All he'll really need is a prop. Being a writer, he should wield a pencil and when no one's watching pretend to puff it.

Anonymous said...

How can Arnold be told anything? He's dead.

Dan Leo said...

"How can Arnold be told anything?"

He appears to me when I sleep. It can be quite annoying sometimes, too.

Kathleen, I'll pass on your advice to Arnold, but, Arnold being Arnold, who knows if he'll take it. I'm a super-healthy non-smoker myself, so I wouldn't know about these quitting strategies first-hand. Do they have an AA-type program for smokers? And do they go out on the sidewalk to chew gum after the meetings?

Unknown said...

I'm not worried about Arnold. He's a poet; he's used to suffering.

Jennifer said...

"And do they go out on the sidewalk to chew gum after the meetings?"
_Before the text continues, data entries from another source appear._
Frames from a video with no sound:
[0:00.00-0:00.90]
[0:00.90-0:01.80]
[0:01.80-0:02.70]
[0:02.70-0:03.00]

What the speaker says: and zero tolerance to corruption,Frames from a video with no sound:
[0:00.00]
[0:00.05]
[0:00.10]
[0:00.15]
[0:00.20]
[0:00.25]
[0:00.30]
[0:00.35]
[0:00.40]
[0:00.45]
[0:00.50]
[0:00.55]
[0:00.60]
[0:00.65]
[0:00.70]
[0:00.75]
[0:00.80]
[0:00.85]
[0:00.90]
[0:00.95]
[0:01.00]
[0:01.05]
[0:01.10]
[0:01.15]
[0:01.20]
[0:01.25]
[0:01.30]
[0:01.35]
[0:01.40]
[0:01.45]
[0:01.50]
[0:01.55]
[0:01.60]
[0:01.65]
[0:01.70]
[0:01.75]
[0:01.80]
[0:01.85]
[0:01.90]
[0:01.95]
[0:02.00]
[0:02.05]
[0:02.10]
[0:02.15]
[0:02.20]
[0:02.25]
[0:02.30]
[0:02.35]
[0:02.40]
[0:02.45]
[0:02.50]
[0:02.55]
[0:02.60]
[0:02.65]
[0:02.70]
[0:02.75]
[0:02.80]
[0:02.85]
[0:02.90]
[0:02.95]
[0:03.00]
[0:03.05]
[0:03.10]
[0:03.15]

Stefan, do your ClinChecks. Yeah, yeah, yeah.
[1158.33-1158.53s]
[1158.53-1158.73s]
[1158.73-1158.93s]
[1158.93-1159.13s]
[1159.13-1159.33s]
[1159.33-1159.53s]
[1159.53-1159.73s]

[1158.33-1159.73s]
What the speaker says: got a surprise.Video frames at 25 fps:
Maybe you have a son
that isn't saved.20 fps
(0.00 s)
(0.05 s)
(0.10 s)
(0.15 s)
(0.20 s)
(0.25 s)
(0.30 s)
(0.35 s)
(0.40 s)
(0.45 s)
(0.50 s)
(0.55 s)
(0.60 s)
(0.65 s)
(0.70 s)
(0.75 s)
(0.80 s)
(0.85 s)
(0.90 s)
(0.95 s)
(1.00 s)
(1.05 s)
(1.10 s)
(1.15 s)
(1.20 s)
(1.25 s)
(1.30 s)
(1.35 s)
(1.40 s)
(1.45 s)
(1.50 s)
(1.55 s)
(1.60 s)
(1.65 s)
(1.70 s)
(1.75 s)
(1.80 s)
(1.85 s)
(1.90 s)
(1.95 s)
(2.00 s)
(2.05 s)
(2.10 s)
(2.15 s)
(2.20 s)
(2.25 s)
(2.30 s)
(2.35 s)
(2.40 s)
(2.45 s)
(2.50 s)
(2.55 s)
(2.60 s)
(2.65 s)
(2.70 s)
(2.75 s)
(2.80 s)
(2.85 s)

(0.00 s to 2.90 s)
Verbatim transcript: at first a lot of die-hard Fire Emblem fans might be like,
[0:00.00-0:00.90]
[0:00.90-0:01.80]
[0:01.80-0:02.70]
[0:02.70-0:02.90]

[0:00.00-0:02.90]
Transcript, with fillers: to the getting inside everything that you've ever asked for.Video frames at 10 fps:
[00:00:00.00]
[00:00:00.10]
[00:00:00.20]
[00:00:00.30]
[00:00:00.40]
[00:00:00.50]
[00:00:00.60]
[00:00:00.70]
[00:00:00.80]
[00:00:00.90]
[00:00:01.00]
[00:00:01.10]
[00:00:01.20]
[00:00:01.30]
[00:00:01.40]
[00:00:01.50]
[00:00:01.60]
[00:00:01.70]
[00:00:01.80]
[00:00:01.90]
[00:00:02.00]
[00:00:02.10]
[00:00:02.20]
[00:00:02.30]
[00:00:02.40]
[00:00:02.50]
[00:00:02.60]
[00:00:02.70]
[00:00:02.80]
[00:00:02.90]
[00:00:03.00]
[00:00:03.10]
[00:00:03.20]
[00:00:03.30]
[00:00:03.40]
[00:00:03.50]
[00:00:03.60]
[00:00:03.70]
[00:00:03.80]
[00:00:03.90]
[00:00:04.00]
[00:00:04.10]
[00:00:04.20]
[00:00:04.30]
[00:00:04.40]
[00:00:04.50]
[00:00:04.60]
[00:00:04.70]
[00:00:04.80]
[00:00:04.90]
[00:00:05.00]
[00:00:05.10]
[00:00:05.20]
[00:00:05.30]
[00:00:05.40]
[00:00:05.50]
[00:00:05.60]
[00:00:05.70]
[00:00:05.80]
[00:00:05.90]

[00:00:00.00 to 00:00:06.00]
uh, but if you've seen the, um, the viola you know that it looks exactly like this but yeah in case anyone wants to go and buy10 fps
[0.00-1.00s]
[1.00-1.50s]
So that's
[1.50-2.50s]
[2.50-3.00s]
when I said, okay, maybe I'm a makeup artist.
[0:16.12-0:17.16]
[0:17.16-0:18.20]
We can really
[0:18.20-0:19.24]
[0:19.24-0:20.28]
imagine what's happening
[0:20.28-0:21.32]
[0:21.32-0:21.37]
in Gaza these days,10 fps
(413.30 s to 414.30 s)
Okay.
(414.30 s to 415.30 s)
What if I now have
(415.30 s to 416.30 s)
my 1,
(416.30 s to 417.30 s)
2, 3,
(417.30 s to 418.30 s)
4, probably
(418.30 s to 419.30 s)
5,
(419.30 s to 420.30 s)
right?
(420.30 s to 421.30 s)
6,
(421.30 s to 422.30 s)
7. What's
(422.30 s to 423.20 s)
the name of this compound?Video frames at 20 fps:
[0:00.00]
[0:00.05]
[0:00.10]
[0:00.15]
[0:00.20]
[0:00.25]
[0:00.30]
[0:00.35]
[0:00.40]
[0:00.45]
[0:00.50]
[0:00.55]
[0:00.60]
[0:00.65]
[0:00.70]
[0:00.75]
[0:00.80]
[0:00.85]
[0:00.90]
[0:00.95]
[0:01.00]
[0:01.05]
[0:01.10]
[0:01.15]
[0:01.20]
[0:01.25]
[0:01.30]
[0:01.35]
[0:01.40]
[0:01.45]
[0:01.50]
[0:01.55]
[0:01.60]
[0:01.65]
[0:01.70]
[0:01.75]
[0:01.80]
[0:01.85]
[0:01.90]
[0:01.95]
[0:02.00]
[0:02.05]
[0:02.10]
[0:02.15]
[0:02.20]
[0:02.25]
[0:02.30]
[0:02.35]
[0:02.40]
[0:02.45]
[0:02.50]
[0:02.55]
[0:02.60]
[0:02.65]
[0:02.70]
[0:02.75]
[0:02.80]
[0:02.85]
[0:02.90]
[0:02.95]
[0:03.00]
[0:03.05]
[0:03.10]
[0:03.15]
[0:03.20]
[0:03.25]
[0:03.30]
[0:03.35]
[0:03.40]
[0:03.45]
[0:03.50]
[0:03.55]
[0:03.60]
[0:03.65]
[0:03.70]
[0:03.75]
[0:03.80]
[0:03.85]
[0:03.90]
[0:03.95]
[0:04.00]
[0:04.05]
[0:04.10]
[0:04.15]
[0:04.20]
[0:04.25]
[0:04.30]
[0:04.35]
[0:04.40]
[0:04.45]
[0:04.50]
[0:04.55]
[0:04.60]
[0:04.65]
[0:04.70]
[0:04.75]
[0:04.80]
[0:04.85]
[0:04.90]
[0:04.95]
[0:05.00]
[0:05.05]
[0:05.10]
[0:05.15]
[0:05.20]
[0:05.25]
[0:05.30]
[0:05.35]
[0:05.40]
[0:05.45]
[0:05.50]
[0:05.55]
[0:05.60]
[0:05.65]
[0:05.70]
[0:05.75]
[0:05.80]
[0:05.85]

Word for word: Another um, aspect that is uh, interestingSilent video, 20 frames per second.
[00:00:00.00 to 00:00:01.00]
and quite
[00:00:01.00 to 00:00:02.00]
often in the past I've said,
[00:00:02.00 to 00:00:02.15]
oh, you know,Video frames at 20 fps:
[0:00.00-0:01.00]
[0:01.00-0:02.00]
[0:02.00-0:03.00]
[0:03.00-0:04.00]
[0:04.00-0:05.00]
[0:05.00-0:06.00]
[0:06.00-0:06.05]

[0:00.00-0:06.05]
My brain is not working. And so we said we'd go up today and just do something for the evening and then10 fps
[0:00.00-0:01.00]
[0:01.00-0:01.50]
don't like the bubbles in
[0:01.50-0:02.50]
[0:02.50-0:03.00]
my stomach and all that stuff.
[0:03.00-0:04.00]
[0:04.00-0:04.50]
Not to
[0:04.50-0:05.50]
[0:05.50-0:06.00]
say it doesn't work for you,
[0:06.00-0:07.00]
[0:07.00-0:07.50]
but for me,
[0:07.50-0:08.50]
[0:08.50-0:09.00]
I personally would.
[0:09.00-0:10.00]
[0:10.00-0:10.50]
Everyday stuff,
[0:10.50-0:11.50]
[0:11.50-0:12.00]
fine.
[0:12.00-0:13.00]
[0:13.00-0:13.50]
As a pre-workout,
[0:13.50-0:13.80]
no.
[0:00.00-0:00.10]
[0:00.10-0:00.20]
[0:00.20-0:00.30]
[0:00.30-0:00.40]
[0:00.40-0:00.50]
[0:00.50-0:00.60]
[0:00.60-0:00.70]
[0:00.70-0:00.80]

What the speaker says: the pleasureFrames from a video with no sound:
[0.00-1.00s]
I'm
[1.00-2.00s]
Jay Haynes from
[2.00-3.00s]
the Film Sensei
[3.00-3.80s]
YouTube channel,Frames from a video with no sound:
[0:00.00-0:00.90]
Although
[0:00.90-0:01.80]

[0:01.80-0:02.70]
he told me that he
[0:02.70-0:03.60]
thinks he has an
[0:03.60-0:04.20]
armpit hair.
I think they scrape used gum up off of the sidewalk and chew that. They see it when they're leaning over to pick up a butt.

Poor Arnold. Why do I get the feeling Gertrude will drive him to light up??

Dan Leo said...

"I think they scrape used gum up off of the sidewalk and chew that. They see it when they're leaning over to pick up a butt."

A line worthy of our memoirist, Jen.

"I'm not worried about Arnold. He's a poet; he's used to suffering."

True, Manny. It's all in a day's work for good old Arnold!